## BRIEF
Without any pictures, copy the records below once more, exactly as they are.
*** Opening INPUT RECORDS ***
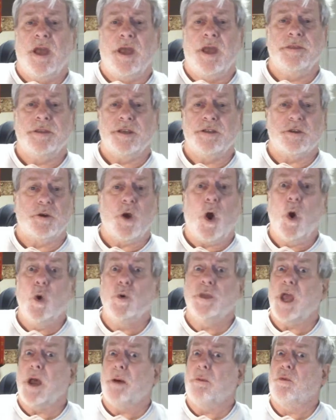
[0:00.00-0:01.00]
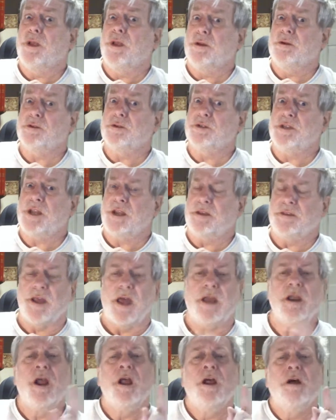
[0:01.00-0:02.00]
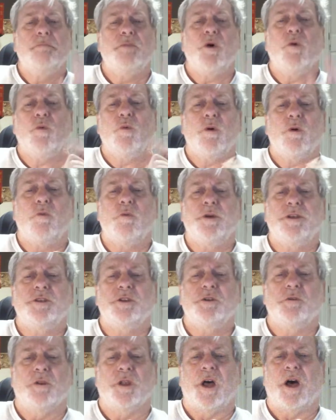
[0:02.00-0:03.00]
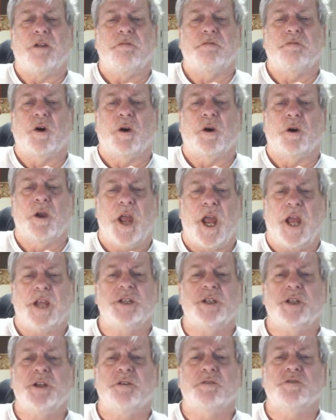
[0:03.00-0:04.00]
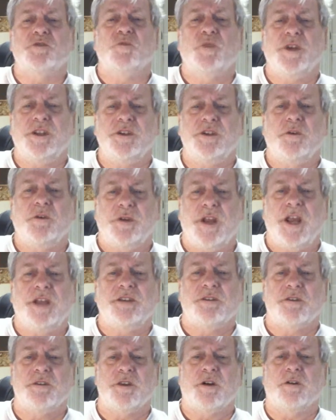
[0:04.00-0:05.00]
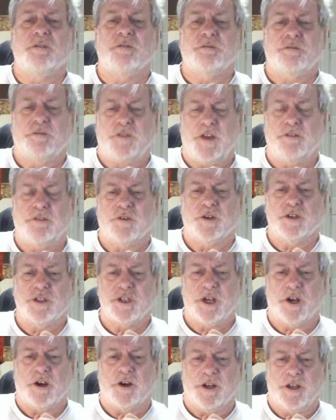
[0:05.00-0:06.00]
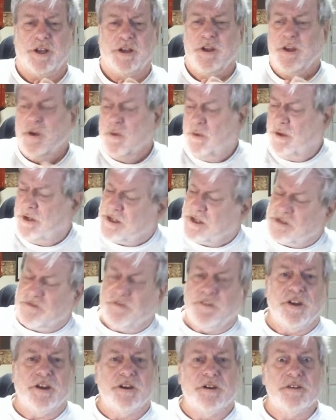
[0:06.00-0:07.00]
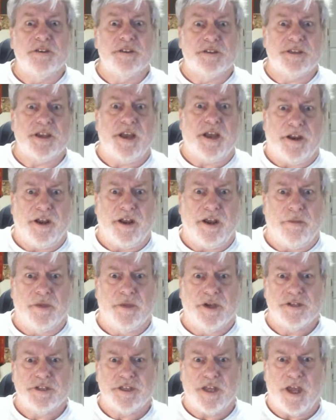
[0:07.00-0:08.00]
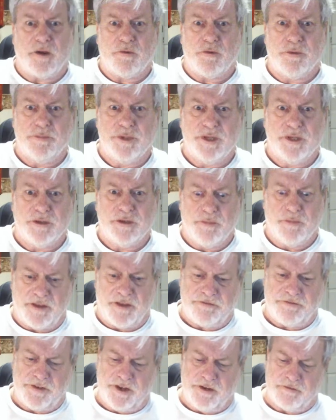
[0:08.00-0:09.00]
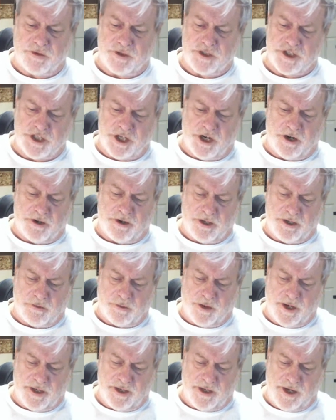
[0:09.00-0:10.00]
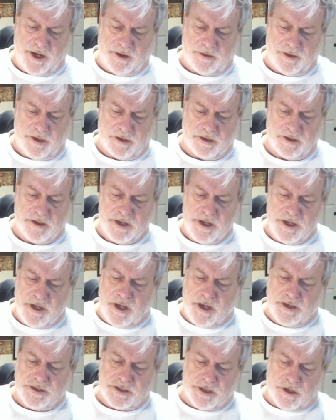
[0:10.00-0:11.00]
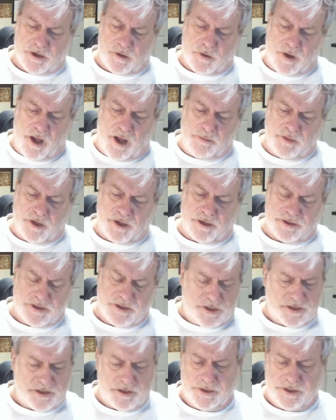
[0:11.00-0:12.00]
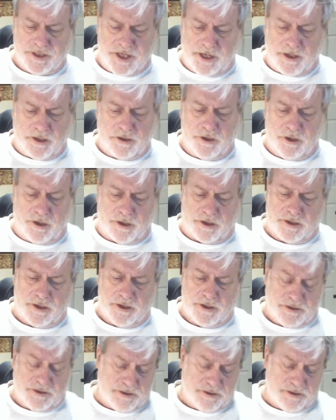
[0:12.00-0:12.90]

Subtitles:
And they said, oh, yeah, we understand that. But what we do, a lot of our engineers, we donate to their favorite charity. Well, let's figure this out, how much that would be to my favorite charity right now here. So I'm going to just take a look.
*** Closing INPUT RECORDS ***
## OUTPUT
[0:00.00-0:01.00]
[0:01.00-0:02.00]
[0:02.00-0:03.00]
[0:03.00-0:04.00]
[0:04.00-0:05.00]
[0:05.00-0:06.00]
[0:06.00-0:07.00]
[0:07.00-0:08.00]
[0:08.00-0:09.00]
[0:09.00-0:10.00]
[0:10.00-0:11.00]
[0:11.00-0:12.00]
[0:12.00-0:12.90]

Subtitles:
And they said, oh, yeah, we understand that. But what we do, a lot of our engineers, we donate to their favorite charity. Well, let's figure this out, how much that would be to my favorite charity right now here. So I'm going to just take a look.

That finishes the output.